Global Foreign Direct Investment Decline

Global foreign direct investment (FDI) experienced a notable decline of eight per cent in 2024, according to the United Nations Conference on Trade and Development (UNCTAD). This reduction poses risks to achieving the Sustainable Development Goals (SDGs), which heavily depend on international project finance. The challenges in securing international project finance are critical, particularly for infrastructure and energy sectors.
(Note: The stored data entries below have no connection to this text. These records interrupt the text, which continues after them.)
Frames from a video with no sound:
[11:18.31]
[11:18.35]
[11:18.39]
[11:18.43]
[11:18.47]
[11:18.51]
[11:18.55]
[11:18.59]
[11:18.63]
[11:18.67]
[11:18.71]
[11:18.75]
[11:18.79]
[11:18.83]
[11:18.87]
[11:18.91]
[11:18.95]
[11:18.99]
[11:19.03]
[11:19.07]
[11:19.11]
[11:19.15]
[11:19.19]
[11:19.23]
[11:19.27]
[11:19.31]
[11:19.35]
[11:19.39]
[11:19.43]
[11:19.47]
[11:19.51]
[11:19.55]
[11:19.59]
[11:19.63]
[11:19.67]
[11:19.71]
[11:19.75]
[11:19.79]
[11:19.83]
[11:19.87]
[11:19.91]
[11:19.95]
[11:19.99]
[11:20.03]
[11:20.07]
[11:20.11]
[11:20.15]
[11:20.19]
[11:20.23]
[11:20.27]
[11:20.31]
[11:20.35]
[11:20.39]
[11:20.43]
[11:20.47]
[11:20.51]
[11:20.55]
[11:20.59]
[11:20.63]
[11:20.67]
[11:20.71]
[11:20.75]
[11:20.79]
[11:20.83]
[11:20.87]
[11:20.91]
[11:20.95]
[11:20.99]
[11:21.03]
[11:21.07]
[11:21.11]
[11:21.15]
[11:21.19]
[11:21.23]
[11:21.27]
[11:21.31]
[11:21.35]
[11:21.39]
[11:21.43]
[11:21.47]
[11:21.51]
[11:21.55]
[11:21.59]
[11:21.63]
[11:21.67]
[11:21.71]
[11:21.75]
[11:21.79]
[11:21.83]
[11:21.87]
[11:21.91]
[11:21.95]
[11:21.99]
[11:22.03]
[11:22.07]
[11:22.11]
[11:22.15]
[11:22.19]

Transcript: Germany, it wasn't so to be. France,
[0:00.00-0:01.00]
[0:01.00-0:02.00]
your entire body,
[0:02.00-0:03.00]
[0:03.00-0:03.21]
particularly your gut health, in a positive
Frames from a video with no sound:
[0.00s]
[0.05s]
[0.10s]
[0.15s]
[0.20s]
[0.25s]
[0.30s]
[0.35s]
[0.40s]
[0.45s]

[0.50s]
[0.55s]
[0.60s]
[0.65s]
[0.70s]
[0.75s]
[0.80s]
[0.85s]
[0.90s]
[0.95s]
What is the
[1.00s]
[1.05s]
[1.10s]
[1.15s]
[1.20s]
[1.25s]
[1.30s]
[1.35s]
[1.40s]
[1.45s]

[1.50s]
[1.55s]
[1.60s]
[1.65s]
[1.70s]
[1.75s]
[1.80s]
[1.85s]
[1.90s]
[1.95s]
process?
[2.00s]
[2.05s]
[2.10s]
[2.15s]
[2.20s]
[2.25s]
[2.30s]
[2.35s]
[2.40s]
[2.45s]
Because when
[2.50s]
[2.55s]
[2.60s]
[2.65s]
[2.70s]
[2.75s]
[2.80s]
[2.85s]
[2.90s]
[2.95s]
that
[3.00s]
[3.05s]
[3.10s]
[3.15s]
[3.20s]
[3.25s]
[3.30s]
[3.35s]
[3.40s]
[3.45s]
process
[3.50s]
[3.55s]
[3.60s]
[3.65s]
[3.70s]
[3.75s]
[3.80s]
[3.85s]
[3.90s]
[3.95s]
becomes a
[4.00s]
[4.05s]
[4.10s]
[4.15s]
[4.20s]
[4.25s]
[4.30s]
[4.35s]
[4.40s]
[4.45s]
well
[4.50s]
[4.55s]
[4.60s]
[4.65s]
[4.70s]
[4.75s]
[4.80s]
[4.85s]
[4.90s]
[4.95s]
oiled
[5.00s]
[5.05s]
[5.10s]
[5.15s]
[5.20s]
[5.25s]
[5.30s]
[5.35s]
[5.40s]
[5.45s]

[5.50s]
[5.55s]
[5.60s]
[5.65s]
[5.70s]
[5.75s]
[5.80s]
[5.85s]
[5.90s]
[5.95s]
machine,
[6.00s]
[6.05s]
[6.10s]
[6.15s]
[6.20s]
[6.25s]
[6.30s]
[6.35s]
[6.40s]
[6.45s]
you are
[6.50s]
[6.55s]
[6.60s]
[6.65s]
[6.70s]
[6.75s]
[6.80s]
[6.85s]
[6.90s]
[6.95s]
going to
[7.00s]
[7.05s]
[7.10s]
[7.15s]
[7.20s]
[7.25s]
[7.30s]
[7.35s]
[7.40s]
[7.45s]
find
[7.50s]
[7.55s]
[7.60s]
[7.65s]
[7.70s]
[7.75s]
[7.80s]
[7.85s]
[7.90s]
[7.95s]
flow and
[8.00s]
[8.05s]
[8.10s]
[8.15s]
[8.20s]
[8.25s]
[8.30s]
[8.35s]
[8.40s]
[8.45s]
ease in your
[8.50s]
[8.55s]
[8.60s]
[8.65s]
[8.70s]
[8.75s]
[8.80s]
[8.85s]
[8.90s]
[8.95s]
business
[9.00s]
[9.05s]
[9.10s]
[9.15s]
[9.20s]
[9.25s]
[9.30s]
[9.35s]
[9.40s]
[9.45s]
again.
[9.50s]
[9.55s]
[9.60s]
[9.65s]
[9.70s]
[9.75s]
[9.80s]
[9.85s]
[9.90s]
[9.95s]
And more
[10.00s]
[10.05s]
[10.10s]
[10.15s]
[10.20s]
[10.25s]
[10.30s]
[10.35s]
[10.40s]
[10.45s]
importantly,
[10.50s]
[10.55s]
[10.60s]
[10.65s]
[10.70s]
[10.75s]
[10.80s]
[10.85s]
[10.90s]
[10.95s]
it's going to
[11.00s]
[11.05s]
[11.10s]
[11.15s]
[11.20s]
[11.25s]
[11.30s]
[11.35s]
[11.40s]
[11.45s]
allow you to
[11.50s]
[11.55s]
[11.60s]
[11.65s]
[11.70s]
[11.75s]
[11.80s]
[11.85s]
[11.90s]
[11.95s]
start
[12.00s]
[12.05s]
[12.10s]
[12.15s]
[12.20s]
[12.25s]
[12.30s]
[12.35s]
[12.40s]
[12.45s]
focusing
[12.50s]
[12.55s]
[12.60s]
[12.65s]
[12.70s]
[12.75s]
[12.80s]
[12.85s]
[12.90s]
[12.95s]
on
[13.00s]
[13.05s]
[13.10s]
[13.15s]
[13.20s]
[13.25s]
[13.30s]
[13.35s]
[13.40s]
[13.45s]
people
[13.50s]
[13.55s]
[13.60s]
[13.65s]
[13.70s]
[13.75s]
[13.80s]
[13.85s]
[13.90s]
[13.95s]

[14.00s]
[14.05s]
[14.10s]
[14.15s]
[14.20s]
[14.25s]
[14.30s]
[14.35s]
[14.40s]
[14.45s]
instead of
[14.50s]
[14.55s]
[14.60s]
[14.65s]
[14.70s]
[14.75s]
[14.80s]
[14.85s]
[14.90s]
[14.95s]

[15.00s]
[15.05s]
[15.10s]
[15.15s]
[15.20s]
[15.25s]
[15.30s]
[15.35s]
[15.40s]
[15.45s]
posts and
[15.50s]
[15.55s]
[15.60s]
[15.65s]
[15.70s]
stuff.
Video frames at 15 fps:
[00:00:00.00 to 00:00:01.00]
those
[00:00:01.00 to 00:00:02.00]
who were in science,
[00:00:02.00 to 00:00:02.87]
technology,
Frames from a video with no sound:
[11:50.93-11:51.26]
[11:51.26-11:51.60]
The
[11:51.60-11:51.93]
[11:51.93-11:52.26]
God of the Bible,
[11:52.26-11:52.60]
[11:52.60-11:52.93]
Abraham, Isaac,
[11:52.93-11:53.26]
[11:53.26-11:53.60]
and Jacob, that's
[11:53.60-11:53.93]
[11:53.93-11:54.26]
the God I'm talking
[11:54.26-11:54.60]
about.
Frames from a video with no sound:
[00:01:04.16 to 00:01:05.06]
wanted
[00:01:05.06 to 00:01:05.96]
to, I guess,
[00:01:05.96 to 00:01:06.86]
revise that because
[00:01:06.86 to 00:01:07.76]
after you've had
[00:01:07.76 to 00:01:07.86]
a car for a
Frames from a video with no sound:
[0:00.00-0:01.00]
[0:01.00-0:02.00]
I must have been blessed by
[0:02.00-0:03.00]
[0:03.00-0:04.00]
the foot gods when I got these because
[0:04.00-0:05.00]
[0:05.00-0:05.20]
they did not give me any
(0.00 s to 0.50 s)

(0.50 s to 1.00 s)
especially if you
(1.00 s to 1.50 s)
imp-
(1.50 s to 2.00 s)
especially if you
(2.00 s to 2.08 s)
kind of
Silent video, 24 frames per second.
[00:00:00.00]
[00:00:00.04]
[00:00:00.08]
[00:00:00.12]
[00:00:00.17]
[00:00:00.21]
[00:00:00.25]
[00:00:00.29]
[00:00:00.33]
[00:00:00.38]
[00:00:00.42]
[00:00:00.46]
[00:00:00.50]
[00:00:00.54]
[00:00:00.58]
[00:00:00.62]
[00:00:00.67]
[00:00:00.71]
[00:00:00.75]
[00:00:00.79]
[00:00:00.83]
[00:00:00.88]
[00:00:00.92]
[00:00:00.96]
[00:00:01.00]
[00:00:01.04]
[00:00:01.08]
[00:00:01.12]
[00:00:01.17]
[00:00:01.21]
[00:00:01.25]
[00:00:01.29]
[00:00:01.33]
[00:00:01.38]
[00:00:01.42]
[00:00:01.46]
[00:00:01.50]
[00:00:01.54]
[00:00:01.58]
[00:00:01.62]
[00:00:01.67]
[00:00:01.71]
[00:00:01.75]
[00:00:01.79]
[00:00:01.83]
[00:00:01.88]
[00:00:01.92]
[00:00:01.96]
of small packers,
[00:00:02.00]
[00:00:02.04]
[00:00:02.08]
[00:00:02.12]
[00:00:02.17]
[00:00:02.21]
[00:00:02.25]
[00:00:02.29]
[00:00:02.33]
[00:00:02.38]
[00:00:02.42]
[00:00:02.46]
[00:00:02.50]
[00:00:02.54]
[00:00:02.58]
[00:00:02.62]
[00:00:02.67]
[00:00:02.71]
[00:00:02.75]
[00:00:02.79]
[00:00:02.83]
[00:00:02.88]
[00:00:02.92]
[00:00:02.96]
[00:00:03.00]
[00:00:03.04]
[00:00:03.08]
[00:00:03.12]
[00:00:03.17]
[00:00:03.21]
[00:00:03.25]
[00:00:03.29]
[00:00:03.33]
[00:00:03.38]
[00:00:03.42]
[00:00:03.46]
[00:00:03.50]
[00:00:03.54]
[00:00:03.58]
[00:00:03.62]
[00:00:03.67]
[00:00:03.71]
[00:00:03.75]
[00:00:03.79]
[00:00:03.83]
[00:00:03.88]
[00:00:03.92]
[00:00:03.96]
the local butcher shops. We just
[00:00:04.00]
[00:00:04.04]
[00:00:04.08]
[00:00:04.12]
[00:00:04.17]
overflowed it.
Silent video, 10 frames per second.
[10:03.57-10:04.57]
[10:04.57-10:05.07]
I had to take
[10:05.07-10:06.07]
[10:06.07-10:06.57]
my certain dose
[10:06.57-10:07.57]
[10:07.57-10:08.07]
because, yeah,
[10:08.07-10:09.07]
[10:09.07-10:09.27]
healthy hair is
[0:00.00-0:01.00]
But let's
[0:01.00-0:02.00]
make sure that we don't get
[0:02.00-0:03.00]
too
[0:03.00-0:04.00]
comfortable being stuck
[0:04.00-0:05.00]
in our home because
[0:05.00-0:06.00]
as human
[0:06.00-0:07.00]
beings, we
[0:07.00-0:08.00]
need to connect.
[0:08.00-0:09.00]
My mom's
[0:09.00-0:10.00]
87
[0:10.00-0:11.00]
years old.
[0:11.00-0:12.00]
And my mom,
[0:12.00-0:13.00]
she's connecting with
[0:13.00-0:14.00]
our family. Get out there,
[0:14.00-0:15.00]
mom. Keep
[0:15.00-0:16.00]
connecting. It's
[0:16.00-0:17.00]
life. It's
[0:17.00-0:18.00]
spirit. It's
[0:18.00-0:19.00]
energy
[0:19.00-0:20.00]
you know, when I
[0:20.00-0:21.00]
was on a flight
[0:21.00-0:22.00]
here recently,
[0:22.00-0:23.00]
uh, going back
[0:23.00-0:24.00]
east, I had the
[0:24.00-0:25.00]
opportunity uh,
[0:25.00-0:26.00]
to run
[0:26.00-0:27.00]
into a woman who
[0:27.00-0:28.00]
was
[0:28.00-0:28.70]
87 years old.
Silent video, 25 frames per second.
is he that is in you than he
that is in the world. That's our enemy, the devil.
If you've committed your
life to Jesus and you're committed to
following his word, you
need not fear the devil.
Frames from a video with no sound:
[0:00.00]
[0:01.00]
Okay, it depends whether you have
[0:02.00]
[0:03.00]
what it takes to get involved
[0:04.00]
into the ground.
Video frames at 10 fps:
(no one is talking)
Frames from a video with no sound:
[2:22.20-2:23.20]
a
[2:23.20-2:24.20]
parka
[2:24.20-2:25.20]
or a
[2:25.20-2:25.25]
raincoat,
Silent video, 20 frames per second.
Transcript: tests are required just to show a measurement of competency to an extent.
Overview of Foreign Direct Investment

  • FDI refers to the investment made by a foreign entity in a business or assets in another country.
  • Unlike foreign portfolio investment, which involves purchasing equity shares without control, FDI grants the investor degree of influence over the operations of the enterprise.
  • It encompasses not only capital inflow but also the transfer of technology, skills, and expertise, making it vital for economic development.

Recent Trends in International Project Finance

  • In 2024, international project finance witnessed a substantial decline, with the number of deals falling by 26 per cent and their value decreasing by nearly a third.
  • Developed economies faced a 29 per cent drop in project finance deals, continuing a downward trend from 2023.
  • Developing economies also struggled, with a 23 per cent decrease in deal numbers and a 33 per cent decline in value, primarily due to fewer announcements in Asia.

Impact on Infrastructure Development

Infrastructure investment is crucial for economic growth. However, international project finance in this sector fell by 31 per cent in number and 26 per cent in value. Renewable energy projects, which had previously driven growth, also slowed down by 16 per cent in both metrics. Notably, North America, developing Asia, and Latin America experienced reductions in renewable energy project finance.

Sustainable Development Goals and Investment

The decline in international project finance is particularly concerning for sectors essential to the SDGs in developing countries. In 2024, SDG-related investments dropped by 11 per cent. While there was some growth in renewable energy and health sectors, critical areas like infrastructure, agrifood systems, and water and sanitation saw fewer projects financed than in 2015, when the SDGs were adopted.

Future Prospects for FDI

Looking ahead to 2025, moderate growth in FDI is anticipated, aided by improved financing conditions. However, geopolitical tensions and global economic instability present ongoing challenges. The persistent decline in international project finance marks the need for diverse strategies to attract and sustain investment, particularly in sectors vital for sustainable development.

Determinants of Foreign Direct Investment

Several factors influence FDI in host countries. A conducive policy framework, political and economic stability, and favourable treatment standards for foreign affiliates are essential. Additionally, international agreements, trade policies, and privatisation strategies play important role in determining FDI flows. The advantages of FDI are not uniformly distributed and depend on the host country’s infrastructure and regulatory environment.